Теперь, после всех приведенных примеров, читателю легко понять, почему и сын, и исследователи творчества Соломона Яковлевича, говоря о его увольнении, указывают на его непохожесть на других, которая в итоге и вызвала такой силы реакцию, когда накопившееся в ученом сообществе раздражение нашло выход в годы кампаний против иностранщины и космополитизма. С этим пониманием событий нужно согласиться: в послевоенные годы у Лурье выходит целый ряд работ, в которых содержалось достаточно поводов для выдвижения обвинений, и в некотором роде он сам сложил костер, который подожгли и недоброжелатели, и доброжелатели (бывают времена, когда одних от других отделить не получается).

При этом нужно оговорить два момента. Во-первых, сам историк не собирался, как можно было видеть, специально вызывать на себя громы и молнии, и там, где он понимал необходимость преклониться перед актуальной политикой, он это делал – просто у него это довольно плохо получалось; сконцентрированный больше на своих идеях, чем на высказываниях Маркса, он не мог удержаться от того, чтобы не увлечься и не начать развивать и домысливать идеи «вождей пролетариата» сообразно со своим видением мира. При этом совершенно неуместно говорить о провокативном расхождении с установившимися подходами. Скажем, в основу описания истории античной науки положена идея борьбы материализма и идеализма, и даже если Лурье признает, что у атомистической математики Демокрита возникли серьезные проблемы с аргументацией после открытия иррациональных величин, он тем не менее считает, что главной целью критиков атомизма было не объяснение этого открытия, а именно борьба с материалистической философией – все по Ленину[526].
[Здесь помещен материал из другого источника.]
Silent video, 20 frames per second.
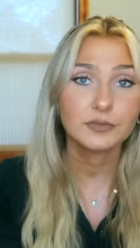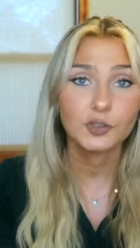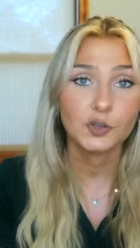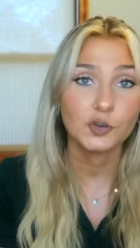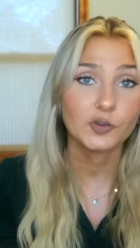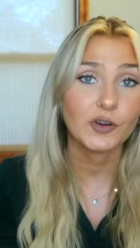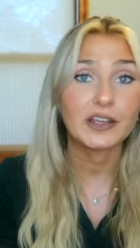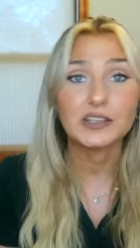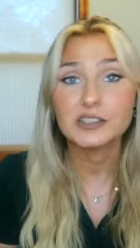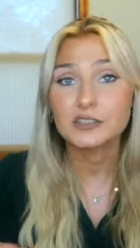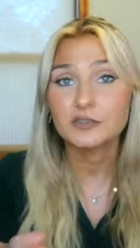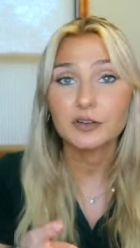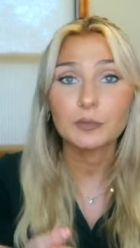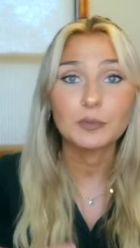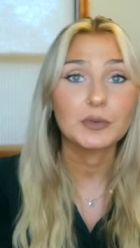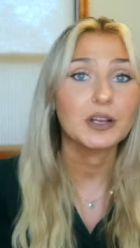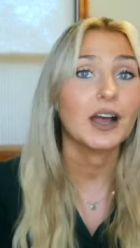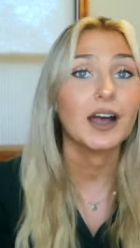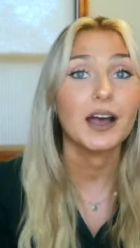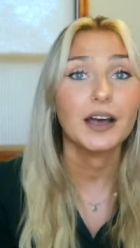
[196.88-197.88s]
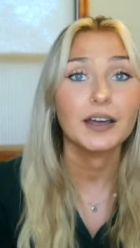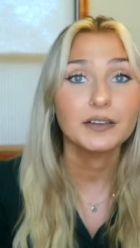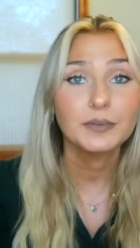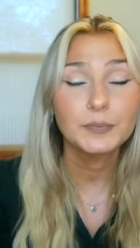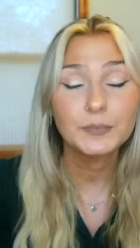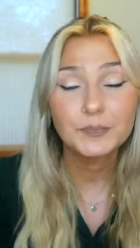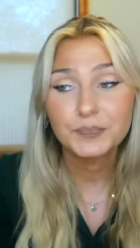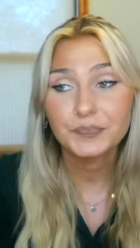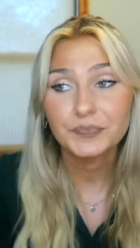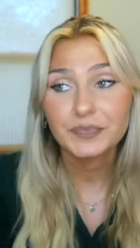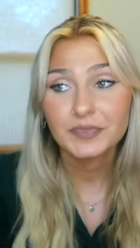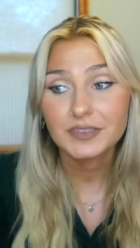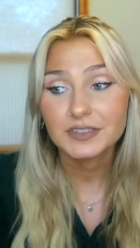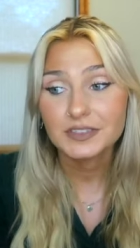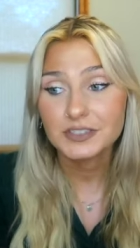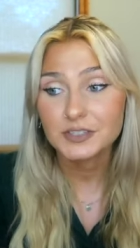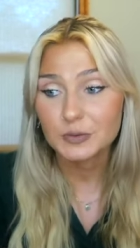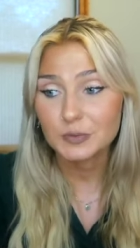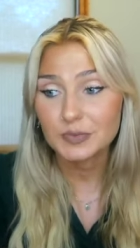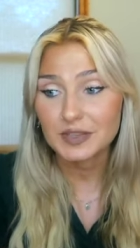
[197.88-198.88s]
grace from God
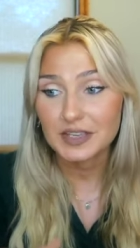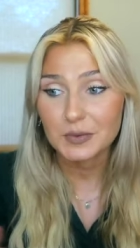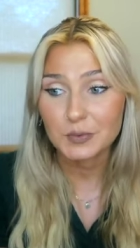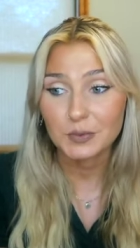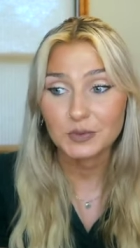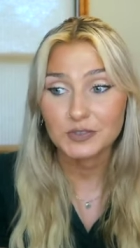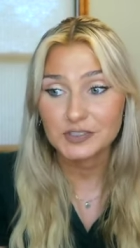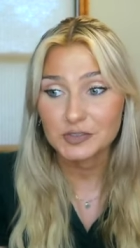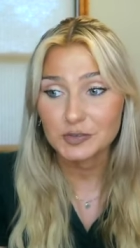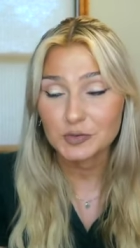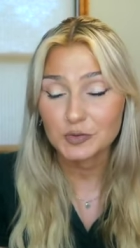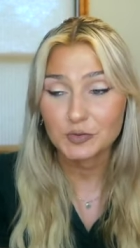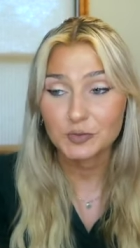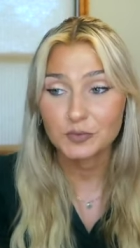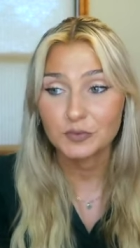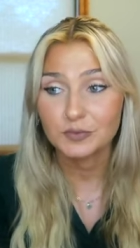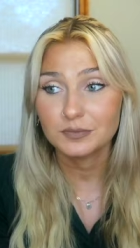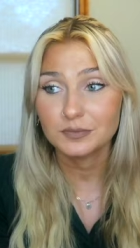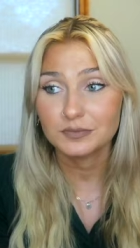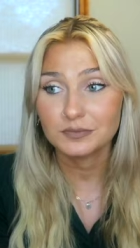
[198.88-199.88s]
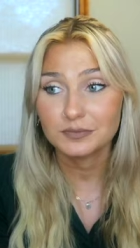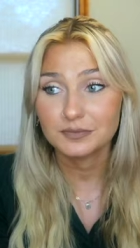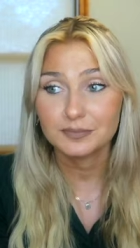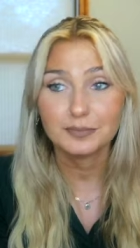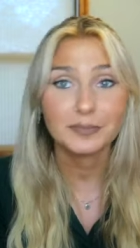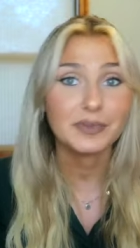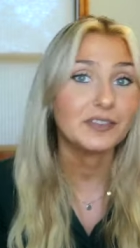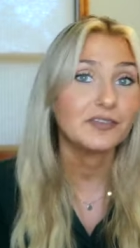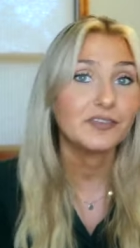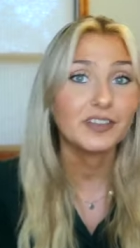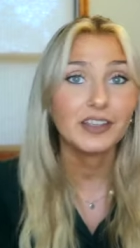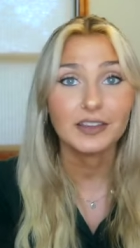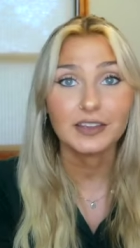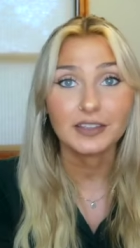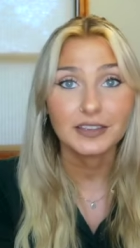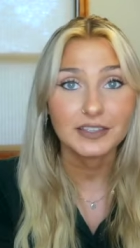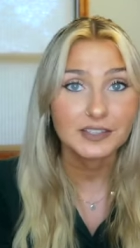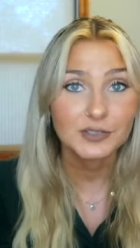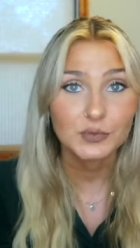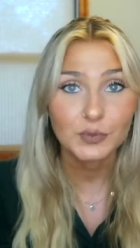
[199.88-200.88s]
to be able to be
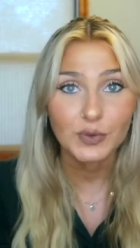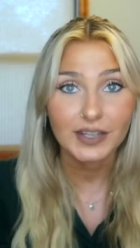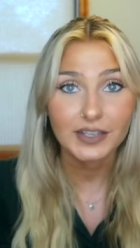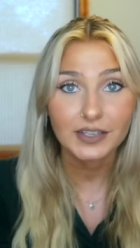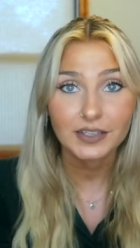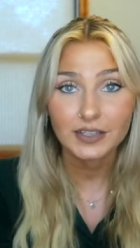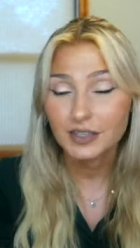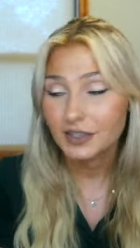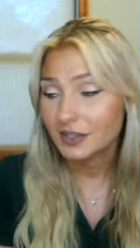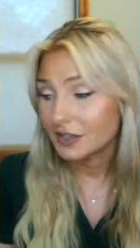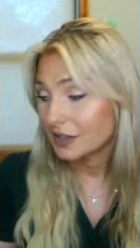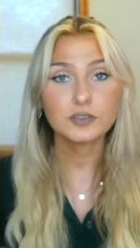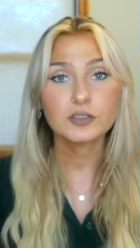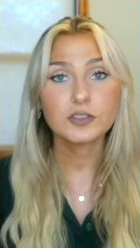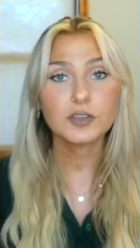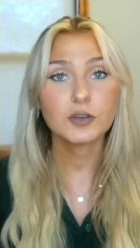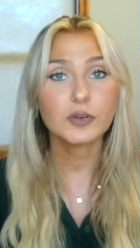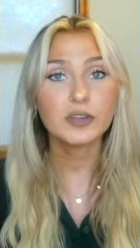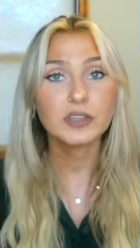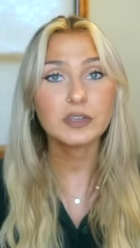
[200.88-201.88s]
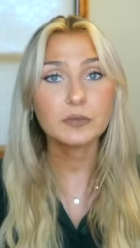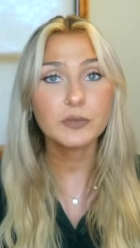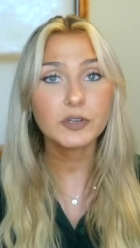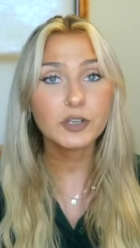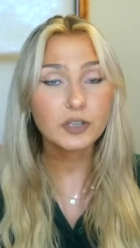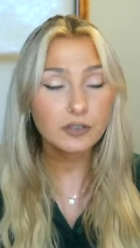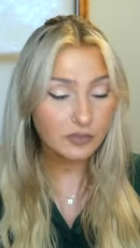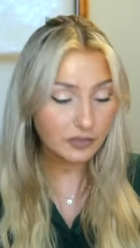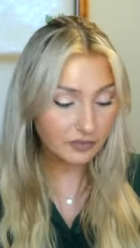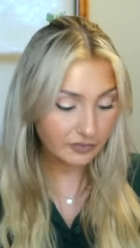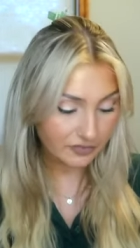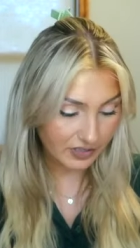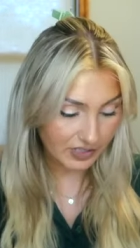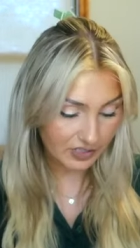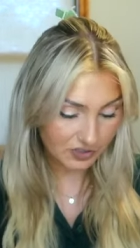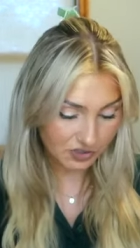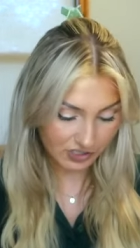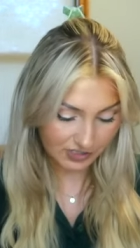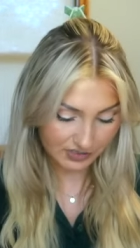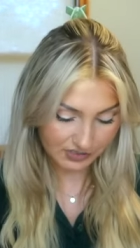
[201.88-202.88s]
feeling this way. So in the book of
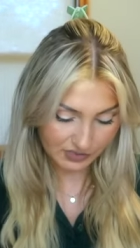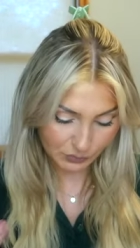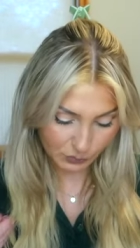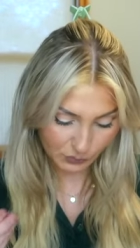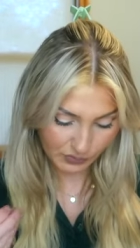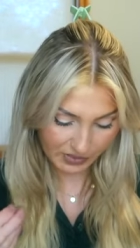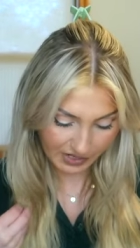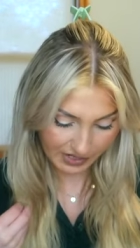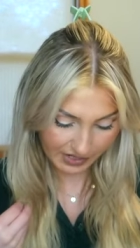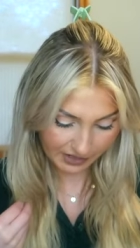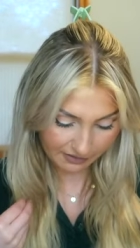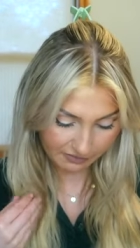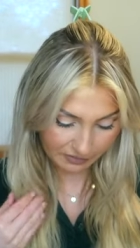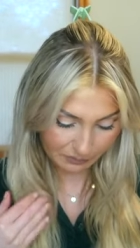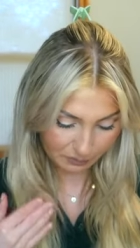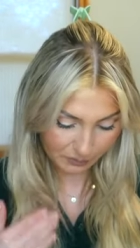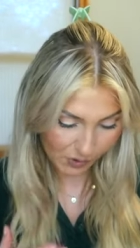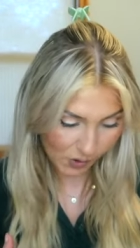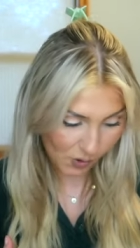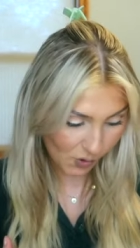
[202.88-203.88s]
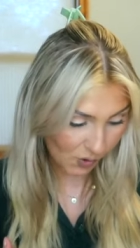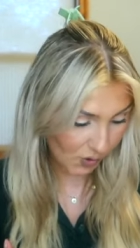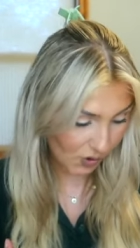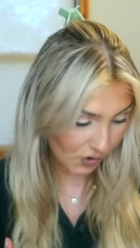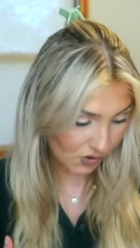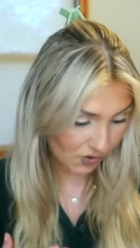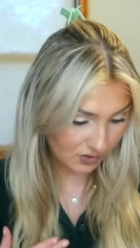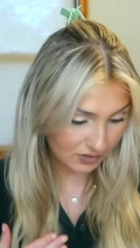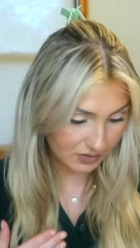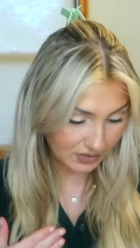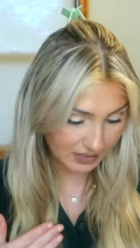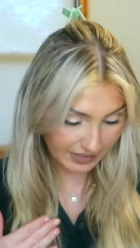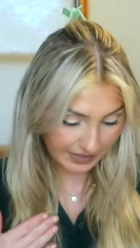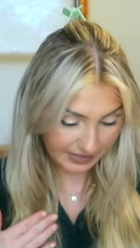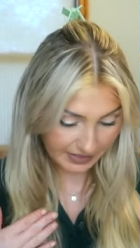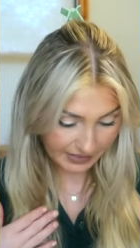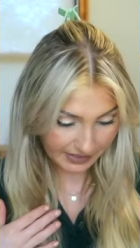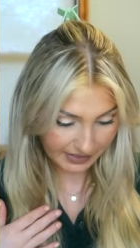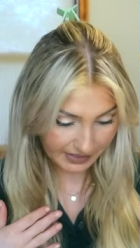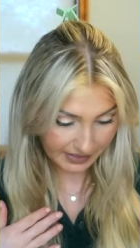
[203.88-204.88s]
Ephesians, we have Paul
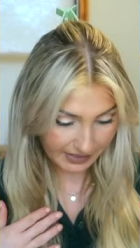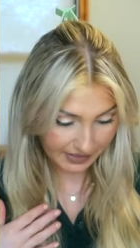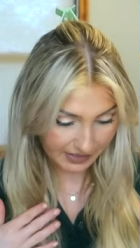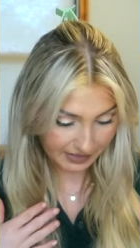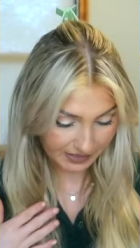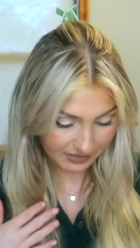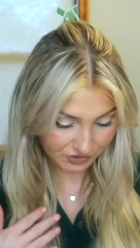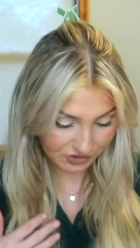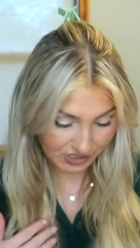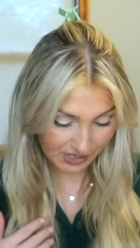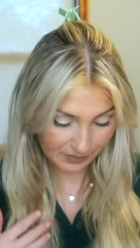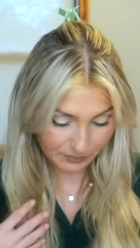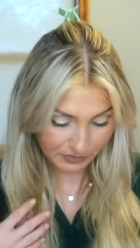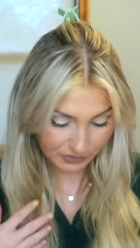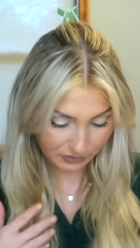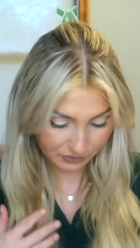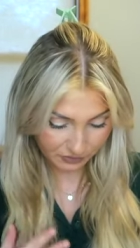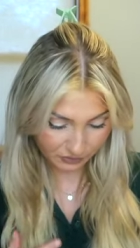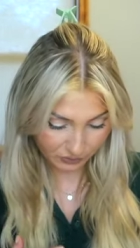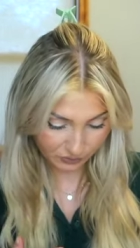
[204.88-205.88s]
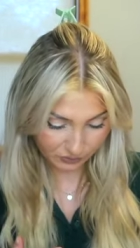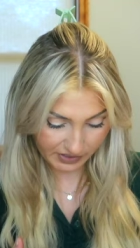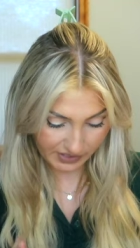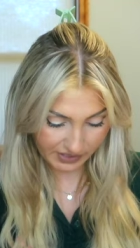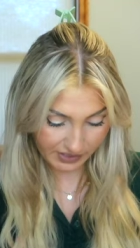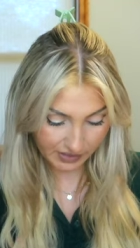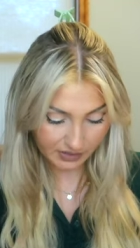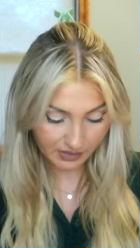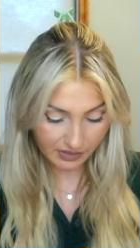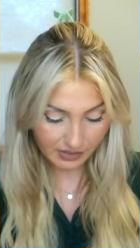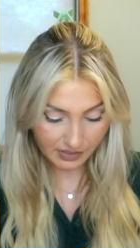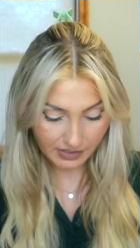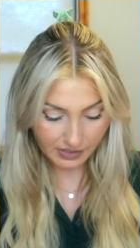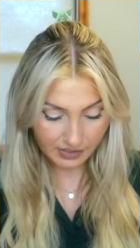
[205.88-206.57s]
in chapter 3,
Конечно, не более скандальной по сравнению с предыдущими трудами была и книга о Геродоте, которая будет использована как основной повод для инвектив. Это интересная обзорная работа; хотя и вышедшая в научно-популярной серии, она снабжена необходимым научно-справочным аппаратом. Может показаться, правда, что обильное цитирование иностранных специалистов (Э. Мейера и Ф. Якоби автор не стесняется выписывать на протяжении более чем страницы подряд) в 1948 г.[527] было подобно взмахам красной тряпки перед глазами быка, но тут следует учитывать скорость издательского дела в те годы – книга была подписана к печати 3 июля 1947 г., а создавалась, само собой, раньше, в первой половине 1947 г., когда кампания борьбы против преклонения перед «иностранщиной» еще не набрала обороты. Можно, конечно, упрекать историка за то, что он не побежал переписывать все подозрительные места в книге, но, во-первых, это бы потребовало переделки чуть ли не трети основного текста, во-вторых, люди обычно умеют защищаться от прошлых бед, а не от будущих – к чему и как будут придираться в течение новой кампании, никто заранее не знал. То, что надо уделить место критике фашистских историков, Лурье хорошо усвоил, и это он в книге сделал[528].